# CONTEXT

So far we had some data and we made some **rules** and based on that we got some labels.

In this approach, we will use a **Machine Learning mode** instead of rules to get labels from that data

In [1]:
import spacy
import pandas as pd
from spacy import displacy
from spacy.matcher import Matcher

In [4]:
!python -m spacy download en_core_web_md

Collecting en-core-web-md==3.0.0
  Downloading https://github.com/explosion/spacy-models/releases/download/en_core_web_md-3.0.0/en_core_web_md-3.0.0-py3-none-any.whl (47.1 MB)
Installing collected packages: en-core-web-md
Successfully installed en-core-web-md-3.0.0
[+] Download and installation successful
You can now load the package via spacy.load('en_core_web_md')
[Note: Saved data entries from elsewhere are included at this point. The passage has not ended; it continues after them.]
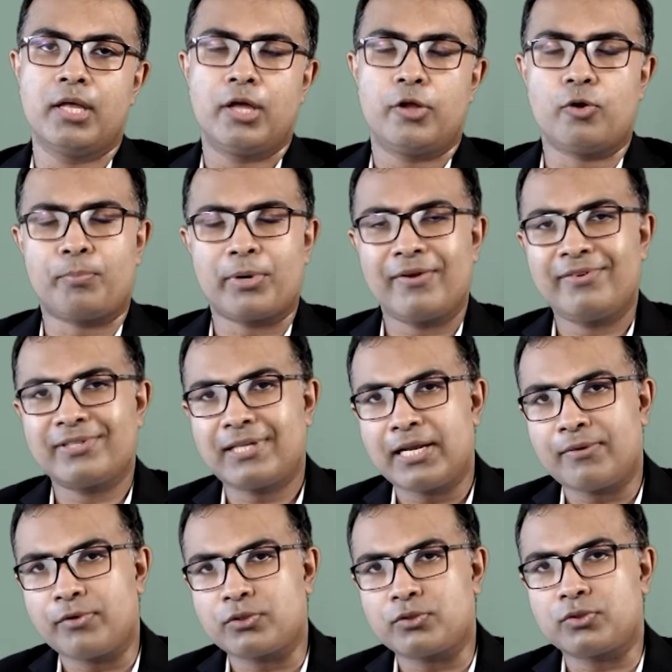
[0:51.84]
Now, previously
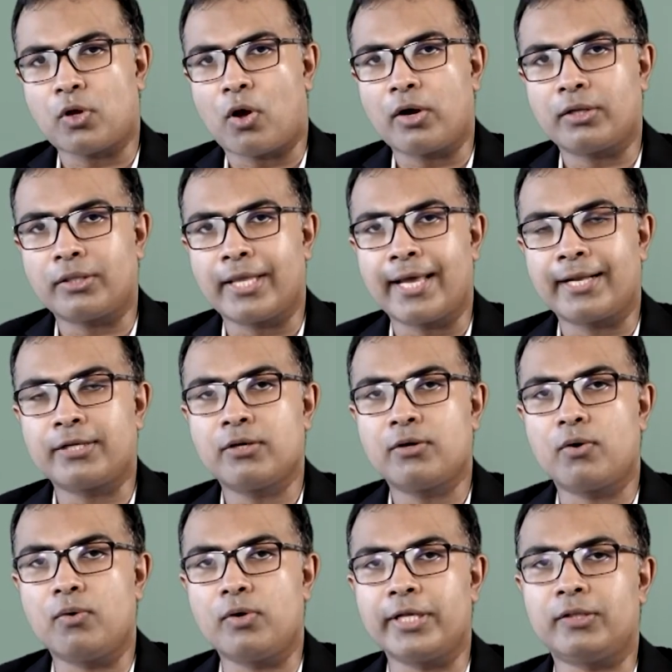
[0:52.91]
it was thought that
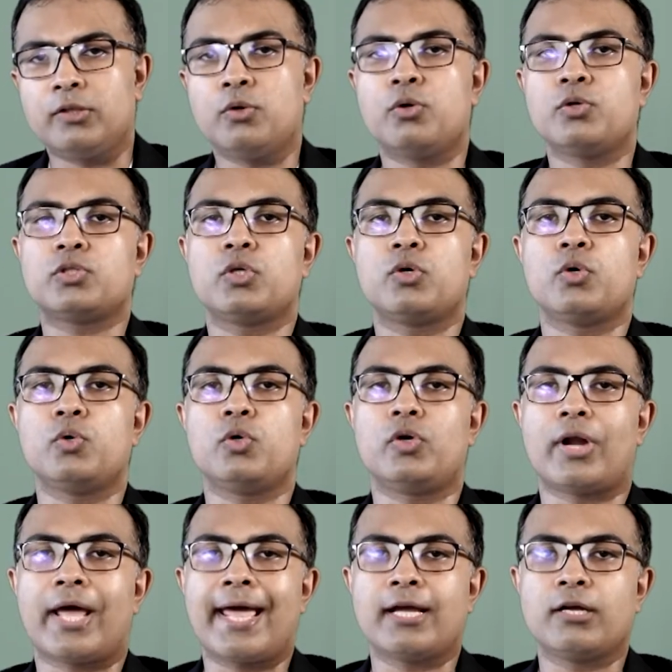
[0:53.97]
only those who
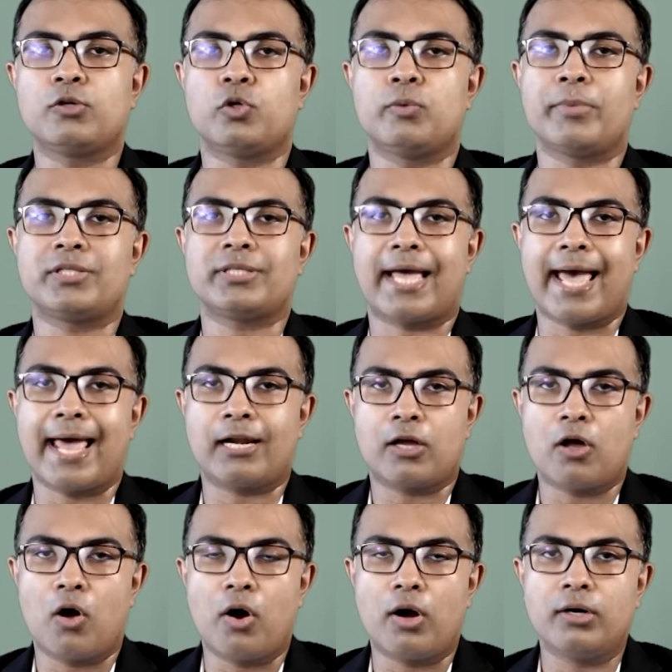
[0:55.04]
drank too much
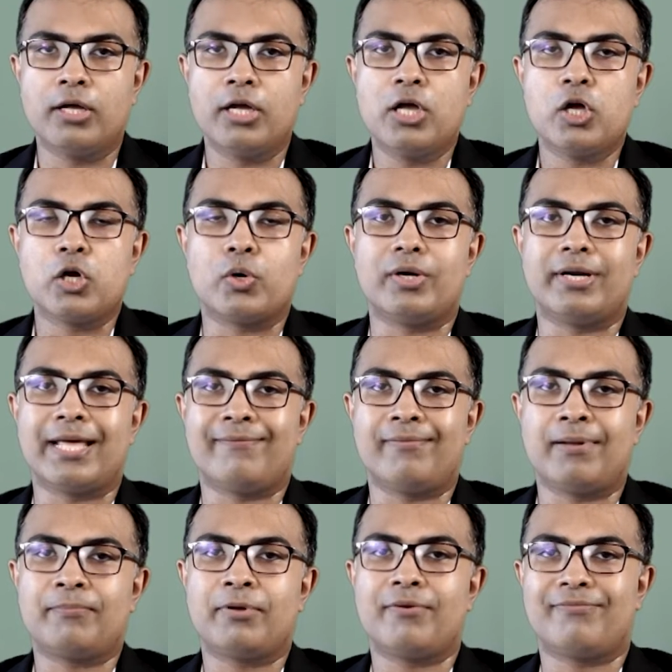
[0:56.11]
alcohol could
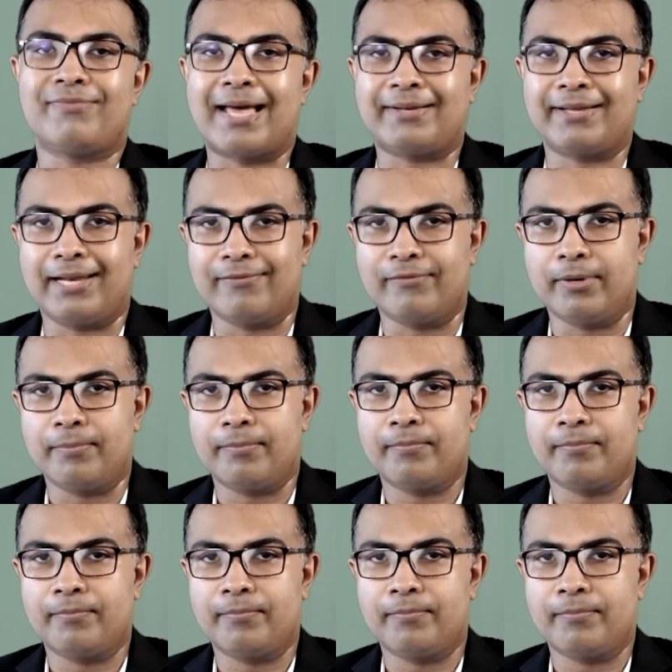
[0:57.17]
develop fatty liver.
You should consider upgrading via the 'C:\Users\Akshit.Miglani\Anaconda3\python.exe -m pip install --upgrade pip' command.


In [5]:
nlp = spacy.load("en_core_web_md")

In [13]:
doc = nlp("My name is Brock and I was born in March. \
           I work at EY from India. I just bought a bench press \
           cost $1000 on ebay and I will get is services here for 20 euro a year.")

In [14]:
displacy.render(doc, style="ent")

In [15]:
[(e,type(e)) for e in doc.ents]

[(Brock, spacy.tokens.span.Span),
 (March, spacy.tokens.span.Span),
 (EY, spacy.tokens.span.Span),
 (India, spacy.tokens.span.Span),
 (1000, spacy.tokens.span.Span),
 (20 euro, spacy.tokens.span.Span)]

#### nlp does a lot of things in the backend/pipeline which we will see below

Link/Documentation : https://spacy.io/usage/spacy-101#pipelines

In [16]:
nlp.pipeline

[('tok2vec', <spacy.pipeline.tok2vec.Tok2Vec at 0x1c6e1067a08>),
 ('tagger', <spacy.pipeline.tagger.Tagger at 0x1c6e104da68>),
 ('parser', <spacy.pipeline.dep_parser.DependencyParser at 0x1c6e0c91668>),
 ('ner', <spacy.pipeline.ner.EntityRecognizer at 0x1c6e0db9978>),
 ('attribute_ruler',
  <spacy.pipeline.attributeruler.AttributeRuler at 0x1c6e0df0988>),
 ('lemmatizer', <spacy.lang.en.lemmatizer.EnglishLemmatizer at 0x1c6e0ded8c8>)]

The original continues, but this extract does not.